A Song of Ice and Fire

Norse and Germanic mythology is often described as a series of cycles—each a collection of stories about a particular character, object, or event. In the case of Wagner’s operas, the series depicts the Götterdämmerung, or the fall of the gods. It begins with the construction of Wotan’s hall, Valhalla, which he pays for with gold stolen from three river goddesses and fashioned into a ring of power by malevolent sorcerer. For two operas, various figures scheme to gain control of it, a lengthy saga of blood and betrayal that ends only when the trinket is cast into the hero’s funeral pyre, with the gold to be taken from the ashes and returned to the Rhine.

The cycle itself is an epic undertaking. Composed of four operas—The Rhinegold, The Valkyrie, Siegfried, and The Twilight of the Gods—the Ring of the Nibelung, as the story in entirely is called, includes over 16 hours of music and, as the Washington National Opera’s recent production shows, involves a cast of dozens of singers.

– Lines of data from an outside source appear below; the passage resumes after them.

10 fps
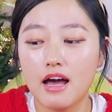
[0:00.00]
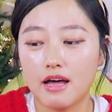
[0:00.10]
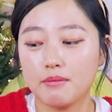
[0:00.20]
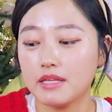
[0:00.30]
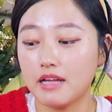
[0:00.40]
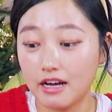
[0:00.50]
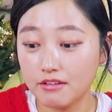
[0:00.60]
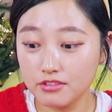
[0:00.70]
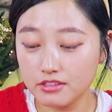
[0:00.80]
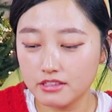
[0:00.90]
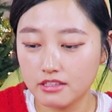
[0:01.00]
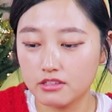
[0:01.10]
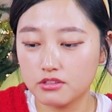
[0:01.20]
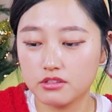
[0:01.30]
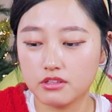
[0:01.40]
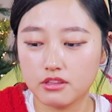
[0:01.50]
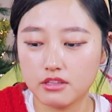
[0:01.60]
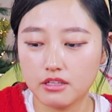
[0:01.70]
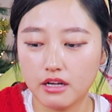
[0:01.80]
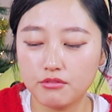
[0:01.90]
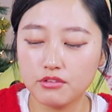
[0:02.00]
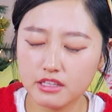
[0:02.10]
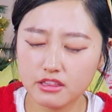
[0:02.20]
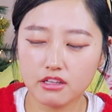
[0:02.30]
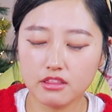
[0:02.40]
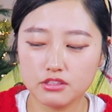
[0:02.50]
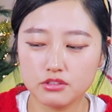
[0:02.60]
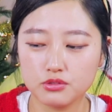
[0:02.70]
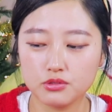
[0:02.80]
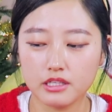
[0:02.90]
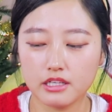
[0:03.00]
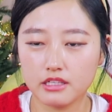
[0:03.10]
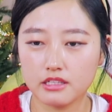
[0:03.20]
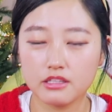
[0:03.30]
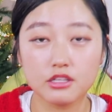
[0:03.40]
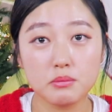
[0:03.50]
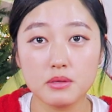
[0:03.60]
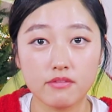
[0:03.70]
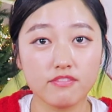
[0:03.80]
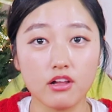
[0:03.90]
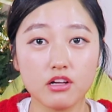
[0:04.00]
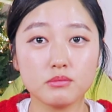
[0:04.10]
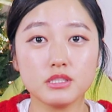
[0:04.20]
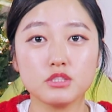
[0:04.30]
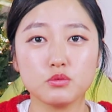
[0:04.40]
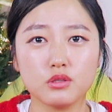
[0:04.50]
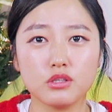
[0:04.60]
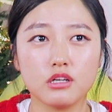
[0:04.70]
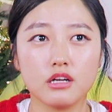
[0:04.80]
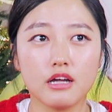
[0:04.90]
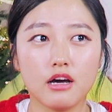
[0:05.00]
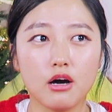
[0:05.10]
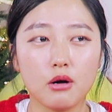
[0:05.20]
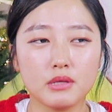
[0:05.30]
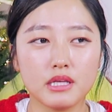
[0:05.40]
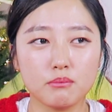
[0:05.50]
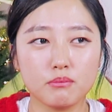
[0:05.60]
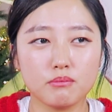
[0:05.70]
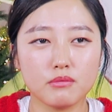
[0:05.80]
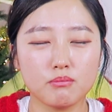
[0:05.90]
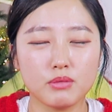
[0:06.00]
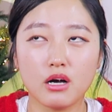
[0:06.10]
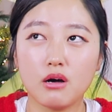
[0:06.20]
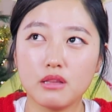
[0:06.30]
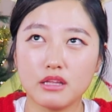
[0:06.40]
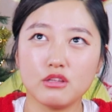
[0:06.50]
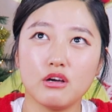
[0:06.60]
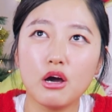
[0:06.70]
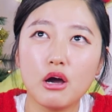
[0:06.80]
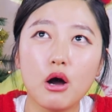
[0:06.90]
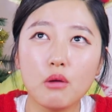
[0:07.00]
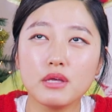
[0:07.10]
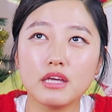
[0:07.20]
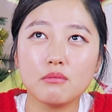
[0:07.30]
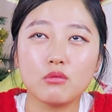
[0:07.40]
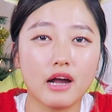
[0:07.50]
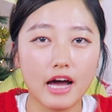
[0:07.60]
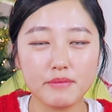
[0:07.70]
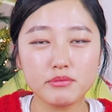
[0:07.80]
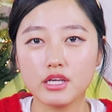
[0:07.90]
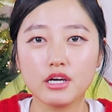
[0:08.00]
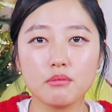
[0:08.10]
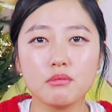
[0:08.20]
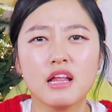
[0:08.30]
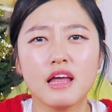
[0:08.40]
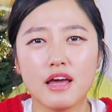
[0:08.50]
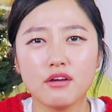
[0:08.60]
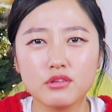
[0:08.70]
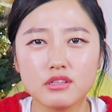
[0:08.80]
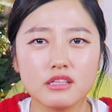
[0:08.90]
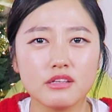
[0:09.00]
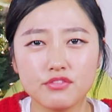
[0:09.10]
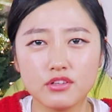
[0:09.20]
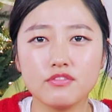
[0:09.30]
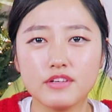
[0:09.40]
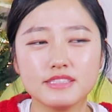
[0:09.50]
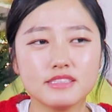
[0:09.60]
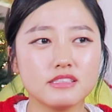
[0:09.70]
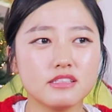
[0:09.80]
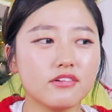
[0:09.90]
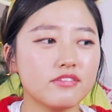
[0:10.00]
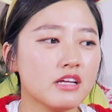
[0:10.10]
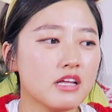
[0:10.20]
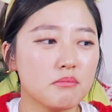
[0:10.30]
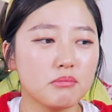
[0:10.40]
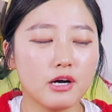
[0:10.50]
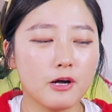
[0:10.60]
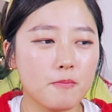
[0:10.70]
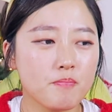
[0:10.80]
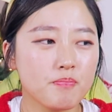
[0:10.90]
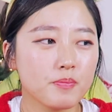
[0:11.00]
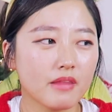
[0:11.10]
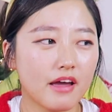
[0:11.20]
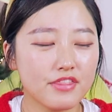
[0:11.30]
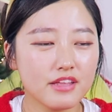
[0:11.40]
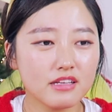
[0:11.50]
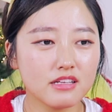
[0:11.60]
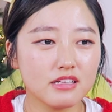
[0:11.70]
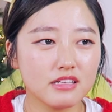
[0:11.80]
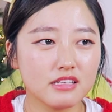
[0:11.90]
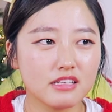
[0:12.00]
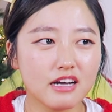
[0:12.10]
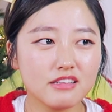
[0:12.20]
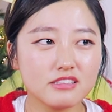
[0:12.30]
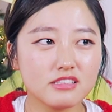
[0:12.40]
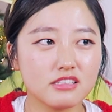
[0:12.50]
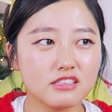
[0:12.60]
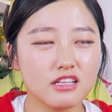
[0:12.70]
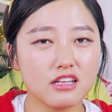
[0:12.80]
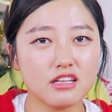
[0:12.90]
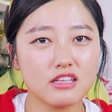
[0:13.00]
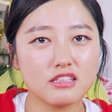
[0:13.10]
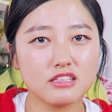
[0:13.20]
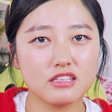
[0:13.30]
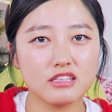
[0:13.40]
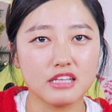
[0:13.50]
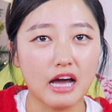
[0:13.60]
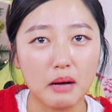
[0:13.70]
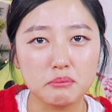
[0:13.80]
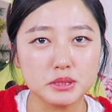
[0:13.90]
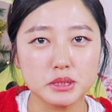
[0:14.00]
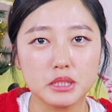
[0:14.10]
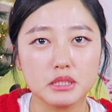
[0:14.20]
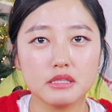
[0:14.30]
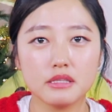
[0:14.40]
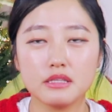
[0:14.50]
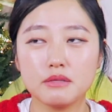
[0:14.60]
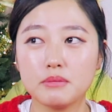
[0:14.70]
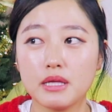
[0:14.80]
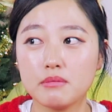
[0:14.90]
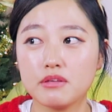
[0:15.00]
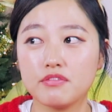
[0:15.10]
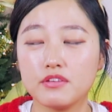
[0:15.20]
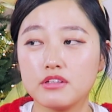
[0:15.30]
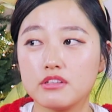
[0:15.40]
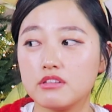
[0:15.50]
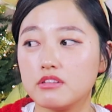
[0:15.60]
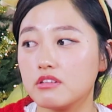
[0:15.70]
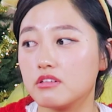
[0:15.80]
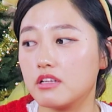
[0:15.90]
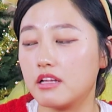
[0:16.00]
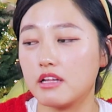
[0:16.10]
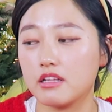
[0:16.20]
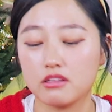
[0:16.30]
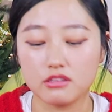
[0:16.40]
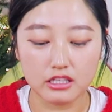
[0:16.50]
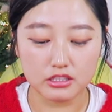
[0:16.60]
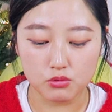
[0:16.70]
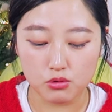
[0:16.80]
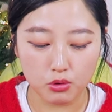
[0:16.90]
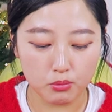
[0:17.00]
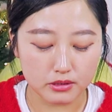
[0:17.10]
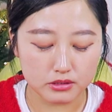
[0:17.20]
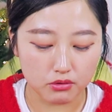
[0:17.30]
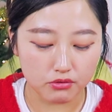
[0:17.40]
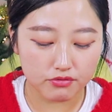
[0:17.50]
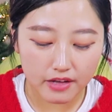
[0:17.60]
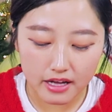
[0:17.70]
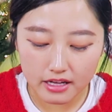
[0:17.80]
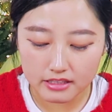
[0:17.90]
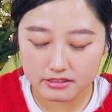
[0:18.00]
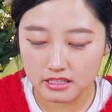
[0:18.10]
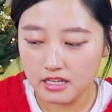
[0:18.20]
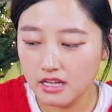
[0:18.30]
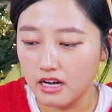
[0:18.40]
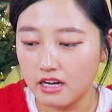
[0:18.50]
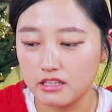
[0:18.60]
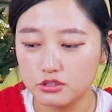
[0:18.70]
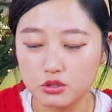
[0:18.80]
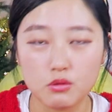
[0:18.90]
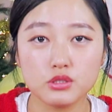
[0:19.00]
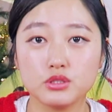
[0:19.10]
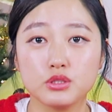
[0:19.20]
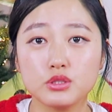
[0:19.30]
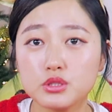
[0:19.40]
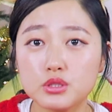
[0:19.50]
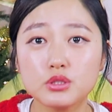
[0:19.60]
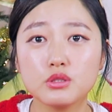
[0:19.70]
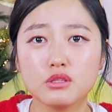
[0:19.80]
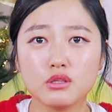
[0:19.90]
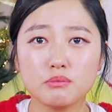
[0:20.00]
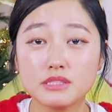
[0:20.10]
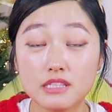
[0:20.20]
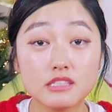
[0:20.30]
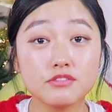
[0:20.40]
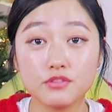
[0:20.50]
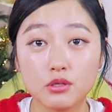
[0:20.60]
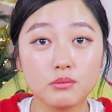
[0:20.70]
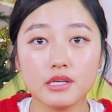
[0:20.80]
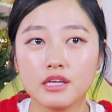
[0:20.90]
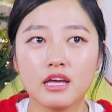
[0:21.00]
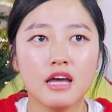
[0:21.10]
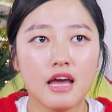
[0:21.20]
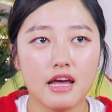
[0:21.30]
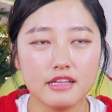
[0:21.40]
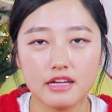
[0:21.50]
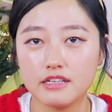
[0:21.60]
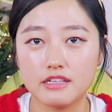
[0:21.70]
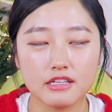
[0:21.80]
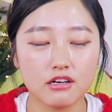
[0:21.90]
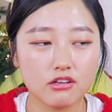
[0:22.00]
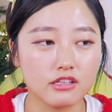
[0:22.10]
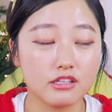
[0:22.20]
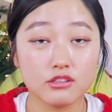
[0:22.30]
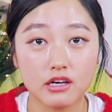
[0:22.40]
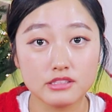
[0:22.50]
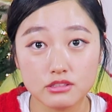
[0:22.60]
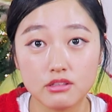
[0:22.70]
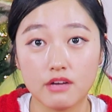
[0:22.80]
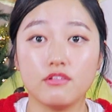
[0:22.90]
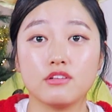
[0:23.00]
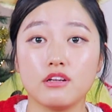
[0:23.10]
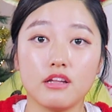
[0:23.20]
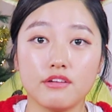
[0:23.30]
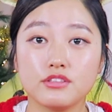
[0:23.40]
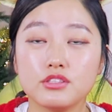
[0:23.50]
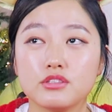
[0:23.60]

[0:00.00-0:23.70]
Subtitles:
I mean, I really thought that doing a little bit of Vlogmas would help me help me get more hyped up and really feel festive, but I think it kind of did the opposite. It made me feel like the days were going by so fast. I had so much to do, besides filming and editing all that, I still have other life too.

This season is the first year that Washington National Opera is presenting the entirety of the cycle, a milestone representing a decade of work. Listening, one has the sense that it was worth the wait.

Alan Held, the bass-baritone playing Wotan, says that he has had a 37-year relationship with the cycle. This personal familiarity shows in the depth of emotion he brings to the role, which help to illuminate the hopeless ennui lying underneath the gods’ immortality. Bound by the rules and laws of his own creation, the god himself becomes a puppet to forces and desires that he can no longer control.

As presented here, the story is less that of a will to power and more of the power of love, which compels Brunnhilde to disobey her father, the giants to build a hall for the gods, and Siegmund and Sieglinde to disobey even natural law in their incestuous love. The desire for power comes only when the quest for love is thwarted.

Much of this exposition was masterfully handled in The Valkyrie by Christine Goerke and Catherine Foster, two sopranos who sang the role of Brunnhilde on different nights. While Foster was an emergency replacement, stepping in after an injury, her performance was beautiful, highlighting the strength of the Valkyrie goddess. Foster, in her American debut, sang Brunnhilde in love, with all the intimacy this conveys. To hear both gave the operas a new depth.

Outside of the music, the opera seemed less certain of itself when it came to the setting. The playbill describes director Francesca Zambello’s vision of “a production using American landscapes and urban imagery…highlighting the very Wagnerian theme of mankind’s violation of nature and destruction of the environment.”

Some of her choices, such as her depiction of Valhalla, highlighted themes of the opera in new and interesting ways. In The Valkerie, the Valkyries conduct heroes into Valhalla and hang their portraits on the back of the stage. Their faces provide a backdrop for the following action. It’s a quiet witness to the idea of valour, the weight of the heroic memory that lingers, unspoken in the minds of Sieglinde, Wotan, Brunnhilde, Siegfried, and Siegmund. When Valhalla burns in the final moments of the opera, the faces of the heroes drift down to the stage, fallen lives like falling leaves.

Unfortunately, many of her other choices were less effective. For the most part, the settings feel thematically disjointed. At the beginning of the cycle, Wotan, his wife Fricka, Mime, and the other gods appear in a world reminiscent of an aristocratic 1930s, with long skirts, hats, and a vaguely military air. By the end of the production, the opera has not only left Valhalla behind, but has visited highway underpasses, forest cabins, and a sleek living room fit for the set of Mad Men. By the end of Twilight of the Gods, the environmental theme has returned, leaving the Rhine maidens to sing while surrounded by bags of trash. The prophetic Norns appear in acid-green rubber aprons, gloves, and goggles reminiscent of a chemical waste spill.

Somehow this feels like it sells the opera short. While Wagner’s characters sing of the weight of fate and destiny, love, and obligation, the director’s attempted message about the sickness of the earth seems at best like a superficial addition and at worst like a distraction.

No matter what the dragon looks like, though, what matters is that the hero slays it and that the song is written to remember his deed. This production masterfully presents both: the hero and the song.

Correction: An earlier version of this story incorrectly referred to Alan Held as Alan Field.